2, liver fat: the lipid droplets appearing in the cytoplasm exceed the physiological range, or fat droplets appear in cells that do not normally appear lipid droplets, which is called fat change. The liver is the main organ of fatty acid metabolism, and liver fat is more common. In severe cases, almost all liver cells undergo fatty changes, liver enlargement, mild tenderness and abnormal liver function, called fatty liver.

diagnosis:

1. Liver enlargement: Due to congestion, the amount of blood in the liver increases, and the size and weight of the liver increase. The liver that is not accessible at the trailing edge of the rib arch at normal time can be touched at this time.

2. Increased ascites: due to hepatic congestion, portal veins and portal veins in the intestine, mesentery, omentum, etc. In addition, lesions of hepatocytes reduce albumin synthesis and decrease plasma osmotic pressure. For these reasons, leakage of ascites is increased.
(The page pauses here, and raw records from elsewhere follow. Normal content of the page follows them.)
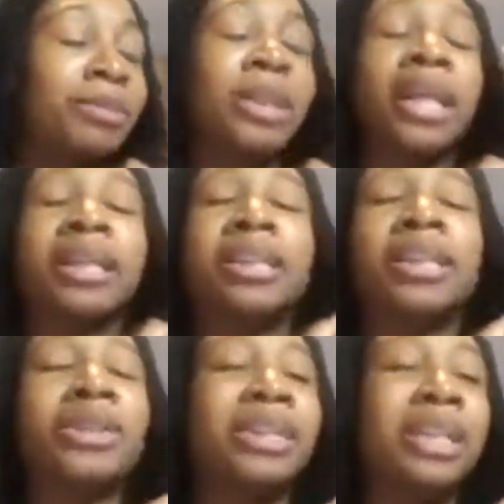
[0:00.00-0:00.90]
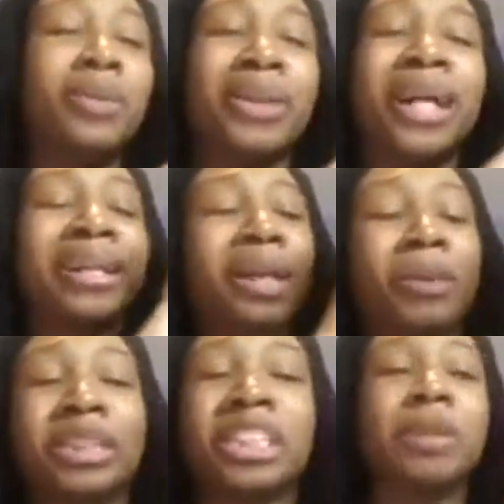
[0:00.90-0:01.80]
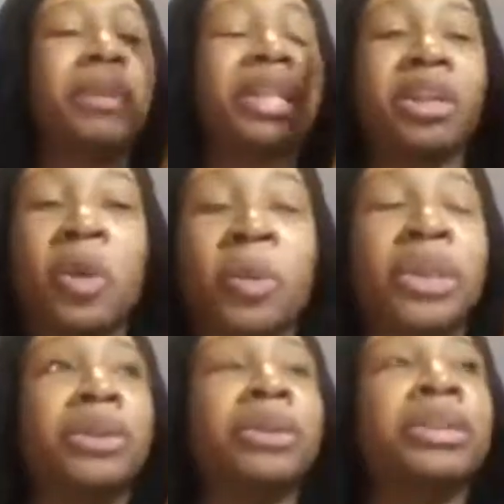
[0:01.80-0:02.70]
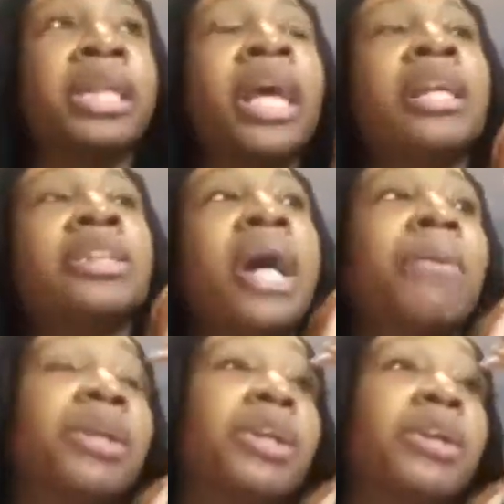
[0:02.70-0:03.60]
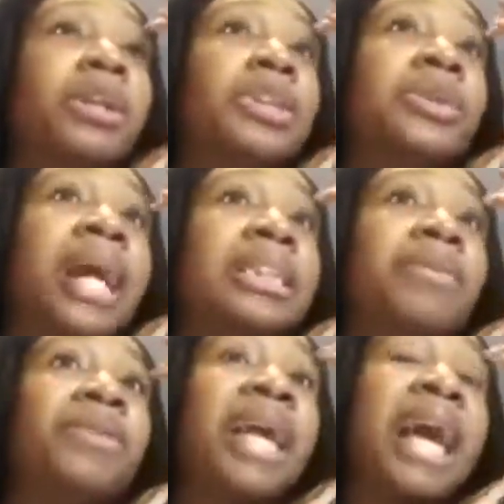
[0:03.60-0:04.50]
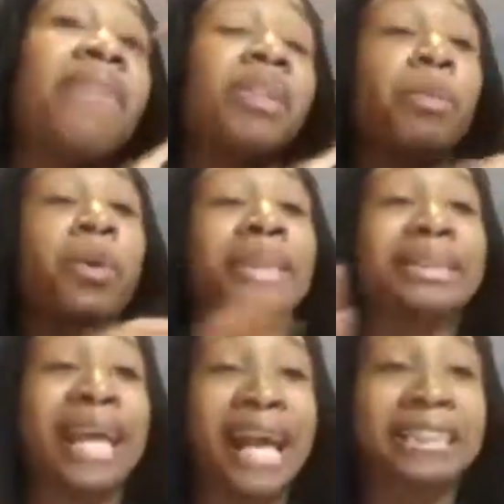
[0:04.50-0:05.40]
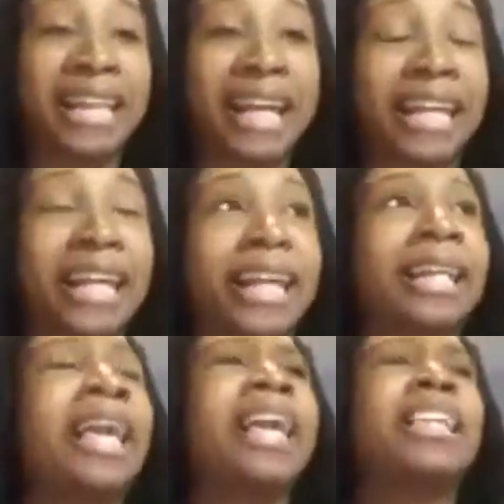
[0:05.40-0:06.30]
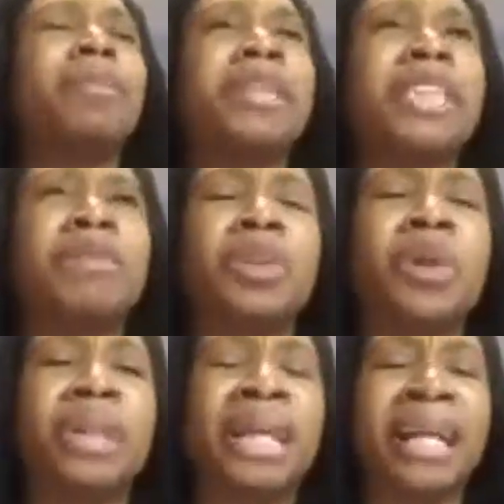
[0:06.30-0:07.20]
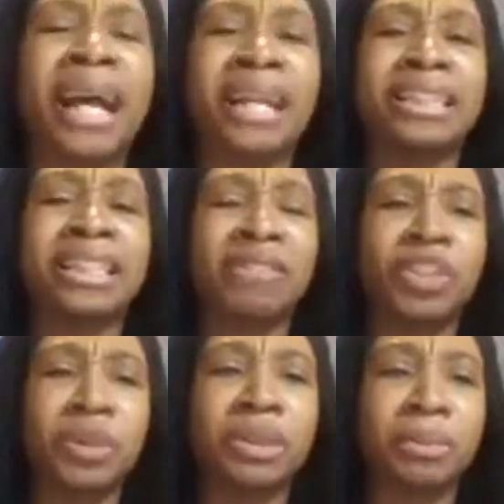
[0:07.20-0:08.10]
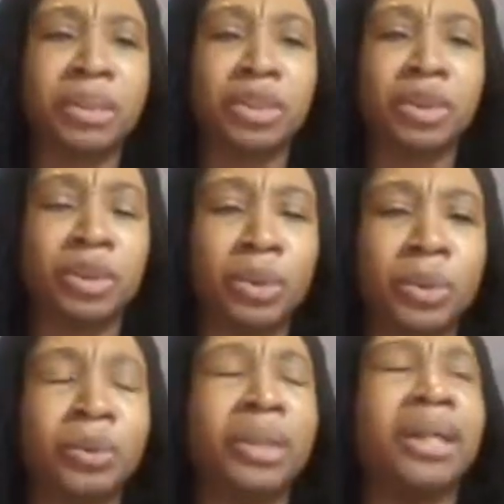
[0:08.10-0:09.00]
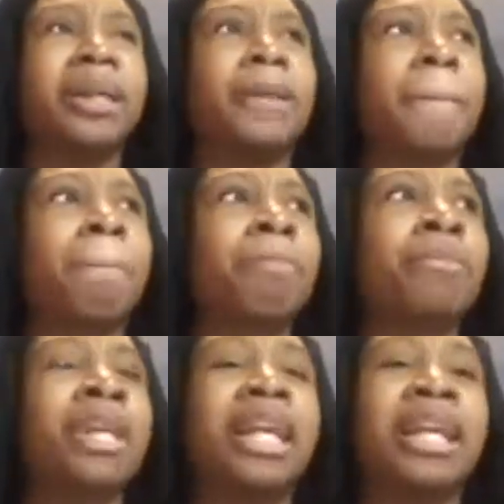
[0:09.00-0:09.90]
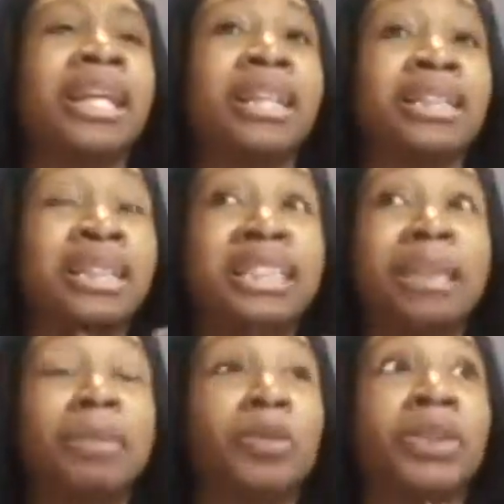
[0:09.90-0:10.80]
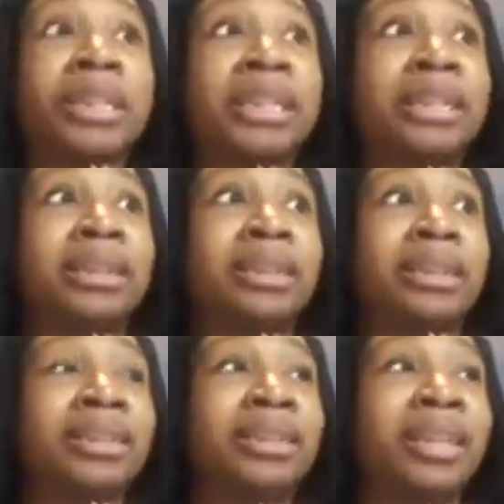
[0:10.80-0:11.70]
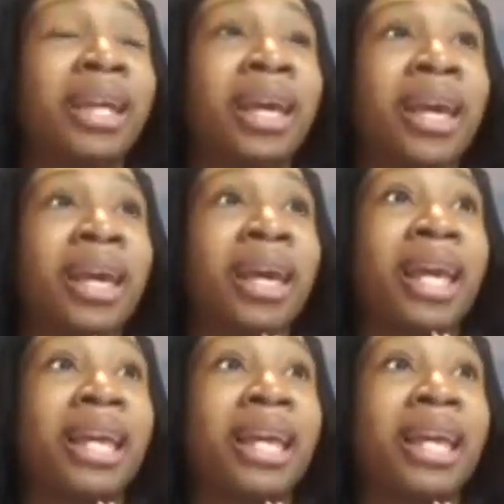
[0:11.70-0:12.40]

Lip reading: Until then, we're just spinning our wheels. So I would encourage you guys, if you have an important task at hand, especially if you know that God has given you something to do, and it seems really, and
3. Vomiting: Hepatomegaly and increased ascites cause the stomach to be compressed, causing vomiting.

4. Various symptoms presented during congestive heart failure.

5. The spirit is sluggish.

6. Loss of appetite.

7. Weight loss.

Pathological changes:

1. Increased serum enzyme activity in the liver: Degeneration and necrosis of hepatocytes due to congestion, release of GPT, GOT and arginase in the cells into the blood, and the activity of these enzymes in the blood is increased.

2. Bile stasis causes -GTP, ALP and bilirubin to rise. The above two types can also be found in other liver diseases, and need to be identified in combination with clinical symptoms.

The material in this site is intended to be of general informational use and is not intended to constitute medical advice, probable diagnosis, or recommended treatments.